W WebHop zniesiono już limity darmowego internetu, ale nadal musisz mieć nerwy na reklamy

W grudniu zeszłego roku TVN uruchomił aplikację WebHop, która umożliwia korzystanie z bezpłatnego dostępu do Internetu w zamian za oglądanie reklam. Do tej pory wszyscy użytkownicy mobilnej aplikacji mieli dziennie 100 MB do wykorzystania, ale dziś ten limit zostaje zniesiony.

To już druga faza testów aplikacji WebHop.

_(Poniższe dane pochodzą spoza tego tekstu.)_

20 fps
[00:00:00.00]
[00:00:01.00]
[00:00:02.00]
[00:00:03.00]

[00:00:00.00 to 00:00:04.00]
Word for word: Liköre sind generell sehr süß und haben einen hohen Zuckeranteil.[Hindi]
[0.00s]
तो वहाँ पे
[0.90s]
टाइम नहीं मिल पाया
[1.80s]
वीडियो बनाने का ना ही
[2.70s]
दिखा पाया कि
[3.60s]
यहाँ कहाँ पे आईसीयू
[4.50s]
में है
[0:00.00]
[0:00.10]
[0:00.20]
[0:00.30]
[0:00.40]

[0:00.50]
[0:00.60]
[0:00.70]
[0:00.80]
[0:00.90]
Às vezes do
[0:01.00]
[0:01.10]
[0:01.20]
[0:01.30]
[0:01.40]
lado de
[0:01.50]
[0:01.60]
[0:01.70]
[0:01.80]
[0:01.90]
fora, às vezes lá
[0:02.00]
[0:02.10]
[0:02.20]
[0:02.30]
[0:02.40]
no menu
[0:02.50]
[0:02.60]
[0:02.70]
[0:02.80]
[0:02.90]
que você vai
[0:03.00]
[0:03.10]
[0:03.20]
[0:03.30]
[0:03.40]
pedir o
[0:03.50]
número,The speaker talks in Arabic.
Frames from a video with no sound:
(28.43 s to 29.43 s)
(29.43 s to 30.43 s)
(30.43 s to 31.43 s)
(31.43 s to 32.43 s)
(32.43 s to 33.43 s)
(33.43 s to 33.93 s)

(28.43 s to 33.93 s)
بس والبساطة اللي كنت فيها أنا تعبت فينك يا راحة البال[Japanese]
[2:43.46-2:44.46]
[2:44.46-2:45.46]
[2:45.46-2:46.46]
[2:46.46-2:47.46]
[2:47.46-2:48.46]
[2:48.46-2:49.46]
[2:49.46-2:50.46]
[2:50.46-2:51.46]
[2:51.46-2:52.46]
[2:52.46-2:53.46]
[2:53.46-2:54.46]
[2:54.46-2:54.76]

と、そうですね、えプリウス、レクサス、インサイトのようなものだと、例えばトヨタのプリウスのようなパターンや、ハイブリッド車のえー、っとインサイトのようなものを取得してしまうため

Pierwsza była traktowana przez wielu jako ciekawostkę i… wydaje mi się, że niewiele się w tej materii zmieni.

Od 22 lutego limit 100 MB dziennie, jakie można było otrzymać w zamian za oglądanie reklam, zostanie zniesiony. Oznacza to, że użytkownicy aplikacji WebHop nie będą musieli przejmować się ograniczeniami – a przynajmniej nie w postaci ilości megabajtów, które mogą wykorzystać. Co prawda prędkość internetu spadnie po przekroczeniu nieokreślonej przez twórców apki ilości danych, ale nie powinno spowodować to zauważalnego obniżenia komfortu konsumpcji treści. Oczywiście, o ile nie przeszkadzają nam pojawiające się co jakiś czas reklamy. Początkowa prędkość to maksymalnie 5Mb/s.

Reklamy wyświetlają się proporcjonalnie do zużytego transferu i upływającego czasu. Na przykład przy oglądaniu filmu na YouTube przy rozdzielczości 240p będą pojawiać się co 10 minut. Trwają zwykle od 5 do 30 sekund. Do tego typu reklam jesteśmy przyzwyczajeni, grając na przykład w darmowe gry na Androidzie. Pytanie, czy dodatkowo będziemy chcieli je widywać podczas przeglądania internetu. Obawiam się, że przynajmniej w niektóre dni moje skołatane serce mogłoby nie wytrzymać kolejnej reklamy wyskakującej na ekran mojego smartfona.

Obecnie, gdy pakiety internetowe dostajemy za darmo albo po wpisaniu kodu spod butelki Pepsi, sens istnienia aplikacji, która oferuje nielimitowany dostęp do internetu w zamian za oglądanie reklam, już dawno się zdeaktualizował. Dla niektórych wpisywanie kodów captcha w Aero2 to za dużo, a co dopiero tracenie czasu na reklamy.

Stawiam, że WebHop pociągnie jeszcze z pół roku, zanim projekt zostanie zamknięty. To się po prostu nie uda. Jesteśmy za starzy na takie sztuczki.